Hi JSer, today I’d like to talk to you about one of my favorite topics: what abstract syntax trees are and what we can do with them. We’ll look at abstract syntax trees by writing a few simple demos.

You can download the working sample code here to see some of the demos we’ll be covering today.

Noun explanation

First let’s look at the following nouns: abstract syntax tree, lexical analysis, syntax analysis.

Abstract syntax tree

Abstract Syntax Tree (AST). AST is a tree-like representation of the abstract syntactic structure of source code, with each node in the tree representing a structure in the source code.

For example, if-else code might have a node with three child nodes (judgment condition, logic for true, logic for false), while code might have two child nodes (judgment condition, logic for the body of the loop).

The transformation of code from source to abstract syntax tree goes through two important processes: lexical analysis and syntax analysis.

Lexical analysis

Lexical analysis, or tokenize for short, refers to the process of converting sequences of characters from source code into sequences of words (tokens). The tool that does this is called a lexer (or tokenizer).

For example, the code a = b + 1 will yield the five words [A, =, b, +, 1] after lexical analysis (or an EOF identifier at the end). Each word may contain the following information:

  • Original words such as ‘a’, ‘=’, ‘1’
  • The position of a word in the source code, for examplebThe location is from5to6
  • The type of word, for exampleaIs an identifier, which represents a variable name, and=and+Is the operator,1It’s a literal.

Syntax analysis

Through lexical analysis, we get chained word sequences, and then Parser converts word sequences into tree-like AST according to syntax rules.
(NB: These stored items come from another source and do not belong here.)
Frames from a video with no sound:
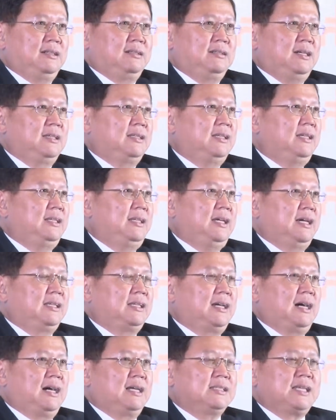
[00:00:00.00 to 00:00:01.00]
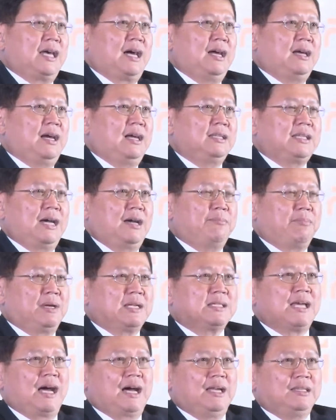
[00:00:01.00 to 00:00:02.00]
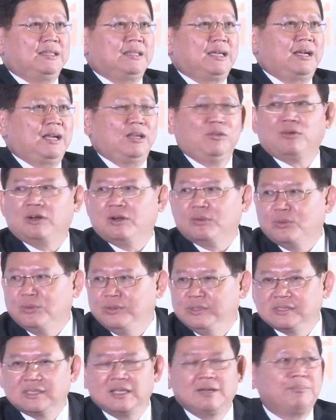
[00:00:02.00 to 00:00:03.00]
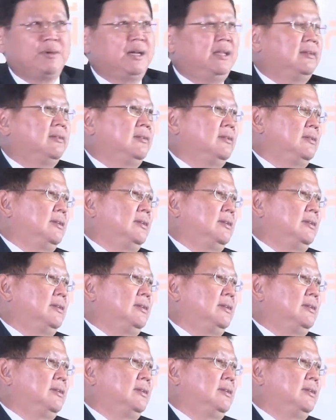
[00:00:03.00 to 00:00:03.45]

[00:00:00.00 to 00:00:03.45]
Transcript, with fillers: เรื่องนี้เนี่ยทางอาจารย์อาจารย์ประสานไต่รับวรกุลซึ่งเป็น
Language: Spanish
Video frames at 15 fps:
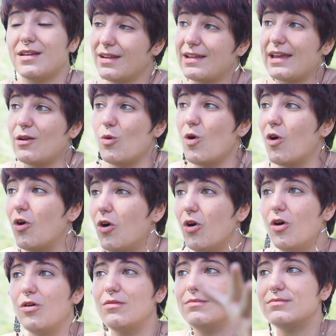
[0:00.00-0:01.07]
que
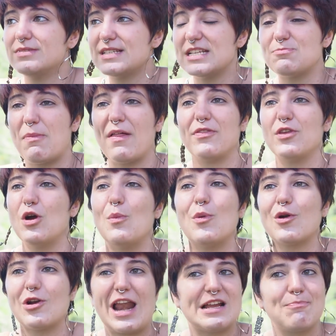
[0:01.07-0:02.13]
luego se expandió
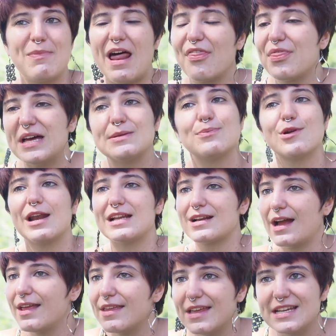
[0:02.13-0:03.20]
por las plazas, por las
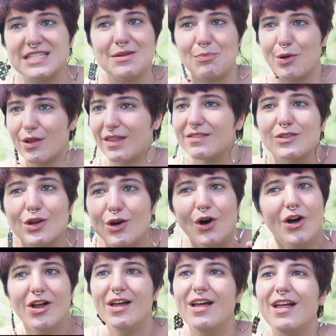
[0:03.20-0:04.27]
calles y por
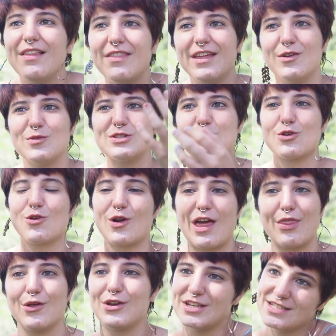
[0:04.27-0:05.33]
dentro de nuestros
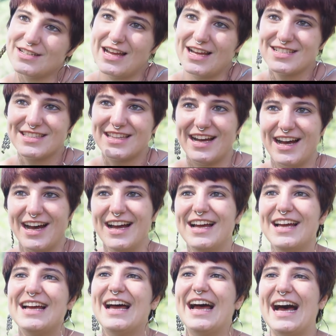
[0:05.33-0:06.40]
corazones hasta,
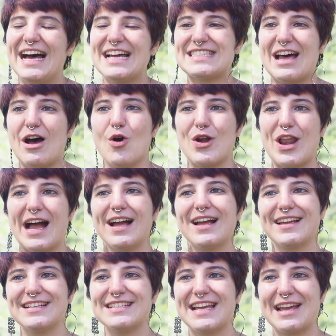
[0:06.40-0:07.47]
hasta ahora
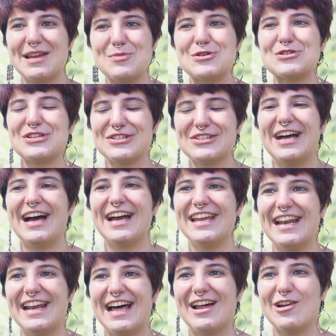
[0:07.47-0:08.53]
que seguimos
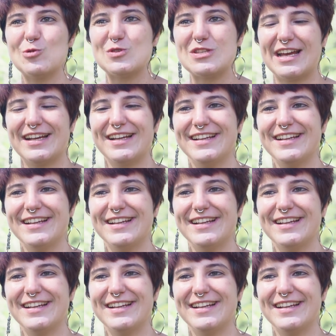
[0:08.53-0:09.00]
ahí en la lucha.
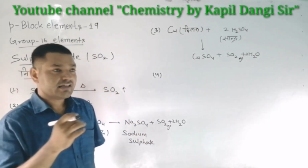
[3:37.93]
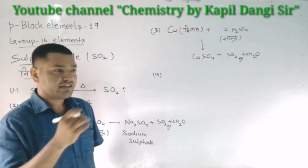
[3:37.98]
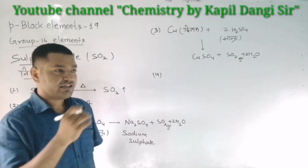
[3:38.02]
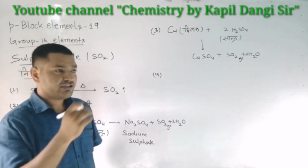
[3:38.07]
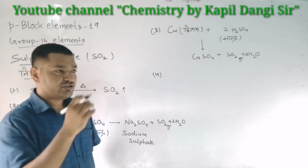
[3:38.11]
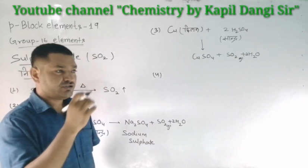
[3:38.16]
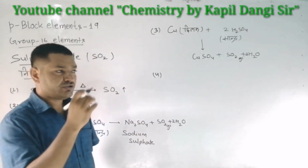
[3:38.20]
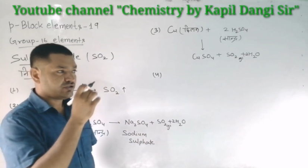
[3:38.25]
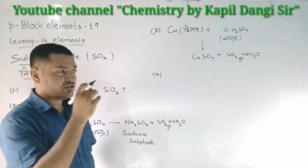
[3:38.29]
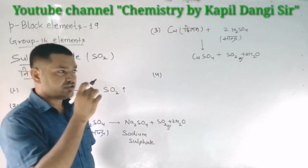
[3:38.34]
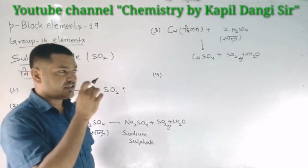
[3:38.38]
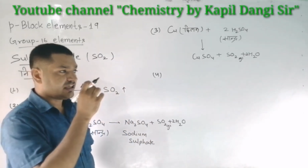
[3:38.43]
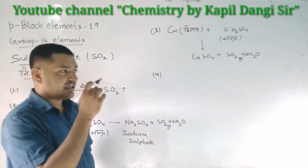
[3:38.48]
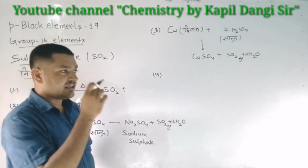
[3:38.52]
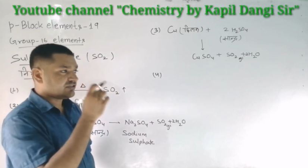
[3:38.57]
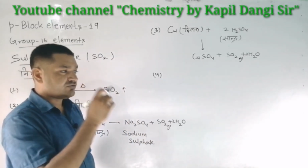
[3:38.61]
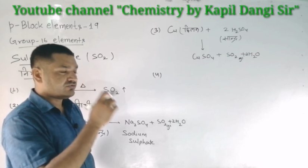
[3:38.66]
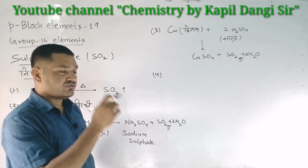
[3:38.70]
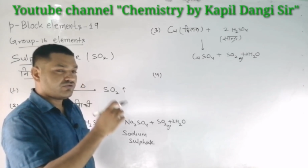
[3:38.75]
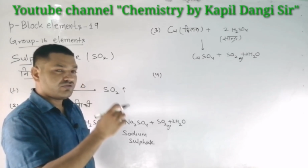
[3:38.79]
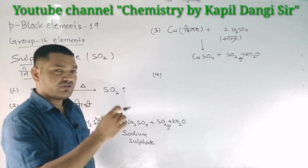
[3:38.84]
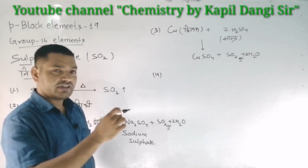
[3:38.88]
कि जो
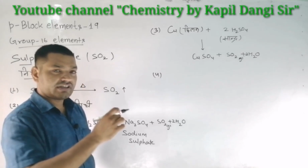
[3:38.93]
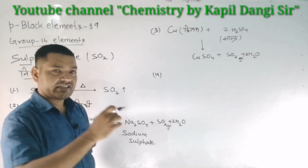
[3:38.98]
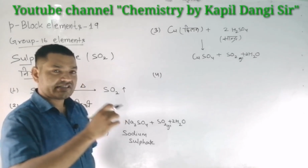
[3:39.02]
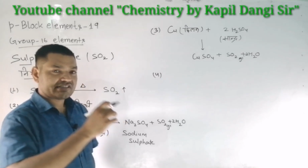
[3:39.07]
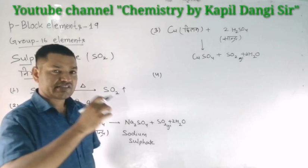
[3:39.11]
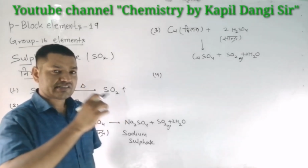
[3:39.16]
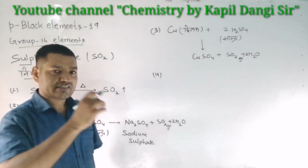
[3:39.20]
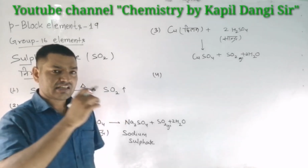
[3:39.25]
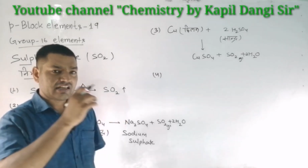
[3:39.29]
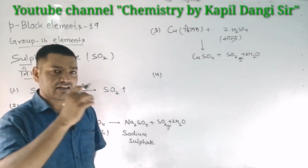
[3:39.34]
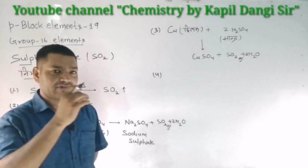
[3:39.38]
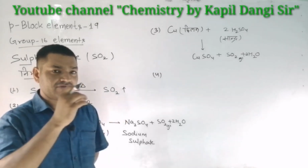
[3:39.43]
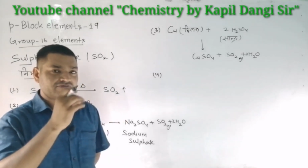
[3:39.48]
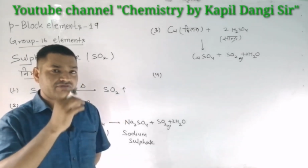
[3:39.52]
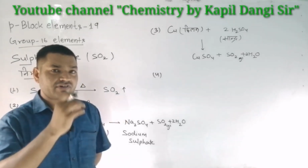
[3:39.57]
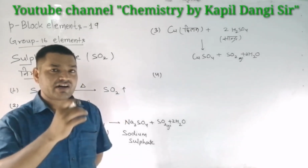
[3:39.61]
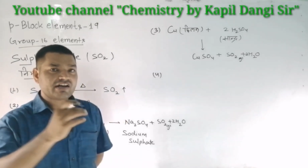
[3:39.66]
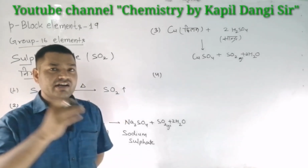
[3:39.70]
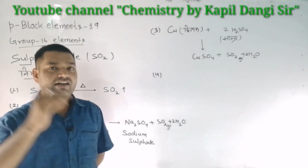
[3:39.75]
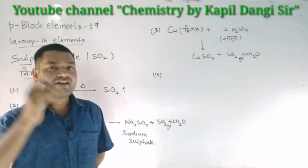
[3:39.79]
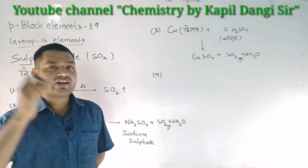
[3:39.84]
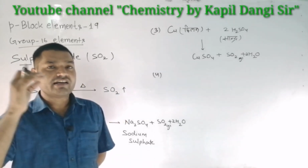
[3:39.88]
धातुओं के
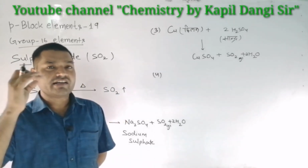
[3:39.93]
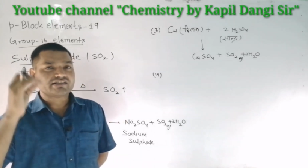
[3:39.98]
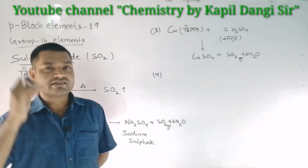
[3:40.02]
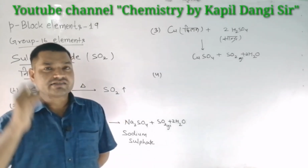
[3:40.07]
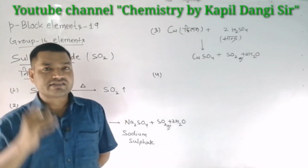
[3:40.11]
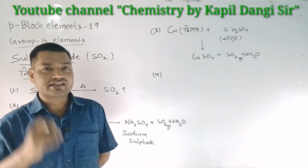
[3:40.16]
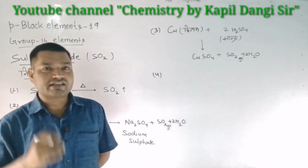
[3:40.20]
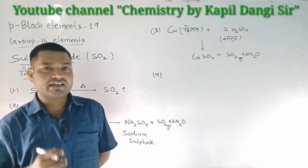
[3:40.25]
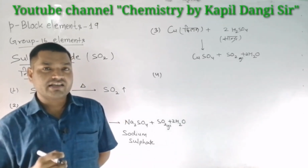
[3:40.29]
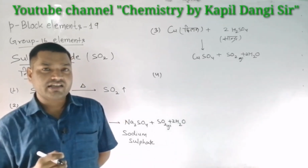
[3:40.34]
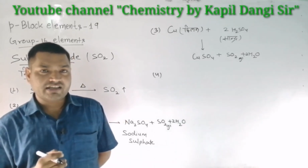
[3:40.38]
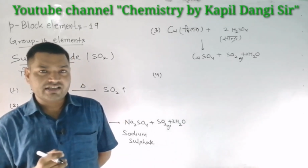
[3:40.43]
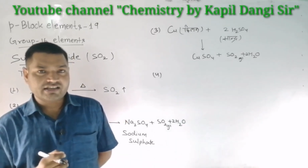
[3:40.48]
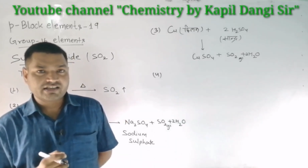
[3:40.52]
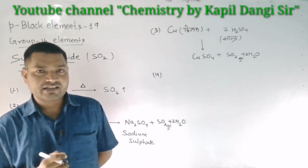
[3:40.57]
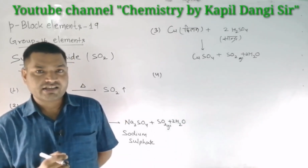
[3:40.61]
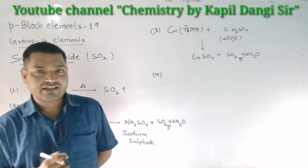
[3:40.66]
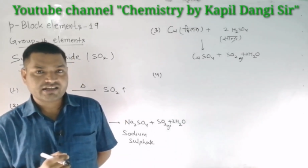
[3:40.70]
सल्फाइड अयस्क हैं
We usually use the Backus-Naur Form (BNF) to describe our grammar.

During parsing, some optimization rules can be used to make changes to the structure of the syntax tree so that the compiler/interpreter can execute the code more efficiently.

tool

Today we will rely on the parsing capability provided by Acorn.js, which parses JS code into an AST.

For those of you who don’t know what Acorn.js is, chances are you’ve already touched it and are using it, as many tools rely on it: webPack, Uglip-es, ESLint, and more.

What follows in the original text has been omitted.